About this exercise >>
Could you restate the data word for word and drop the pictures?

Stored items >>
---------------

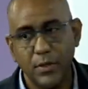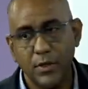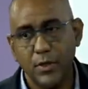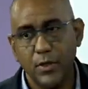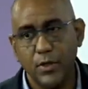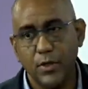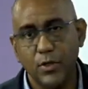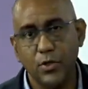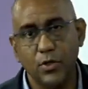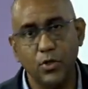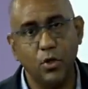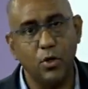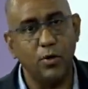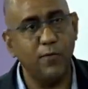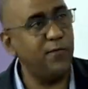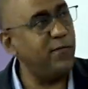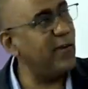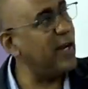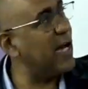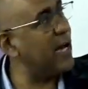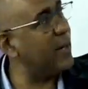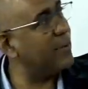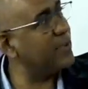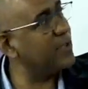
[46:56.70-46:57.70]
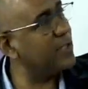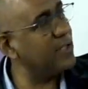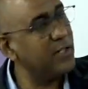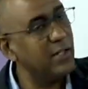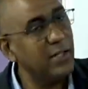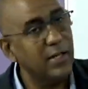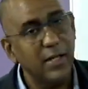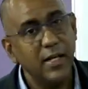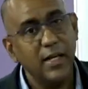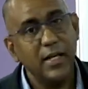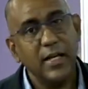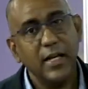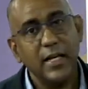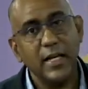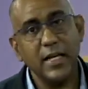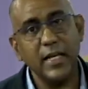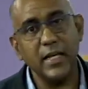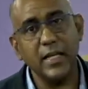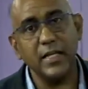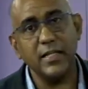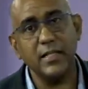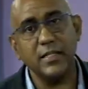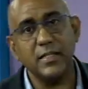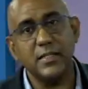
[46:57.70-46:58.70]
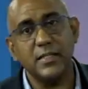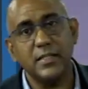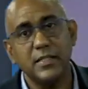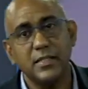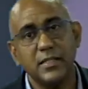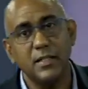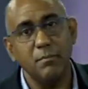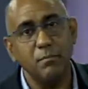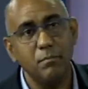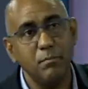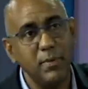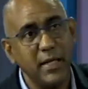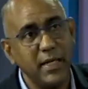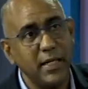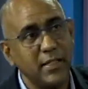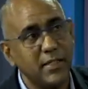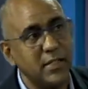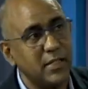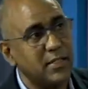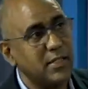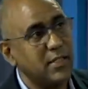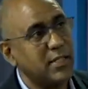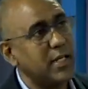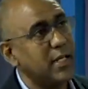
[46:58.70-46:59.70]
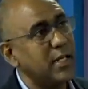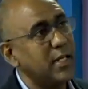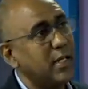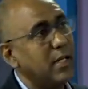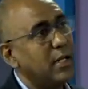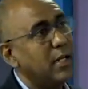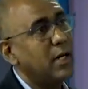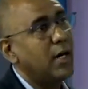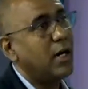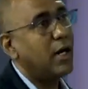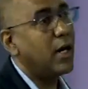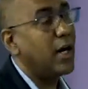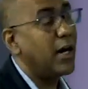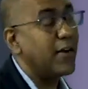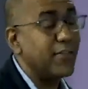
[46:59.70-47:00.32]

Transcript: no flaps, is the major scale of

---------------

Solution >>
[46:56.70-46:57.70]
[46:57.70-46:58.70]
[46:58.70-46:59.70]
[46:59.70-47:00.32]

Transcript: no flaps, is the major scale of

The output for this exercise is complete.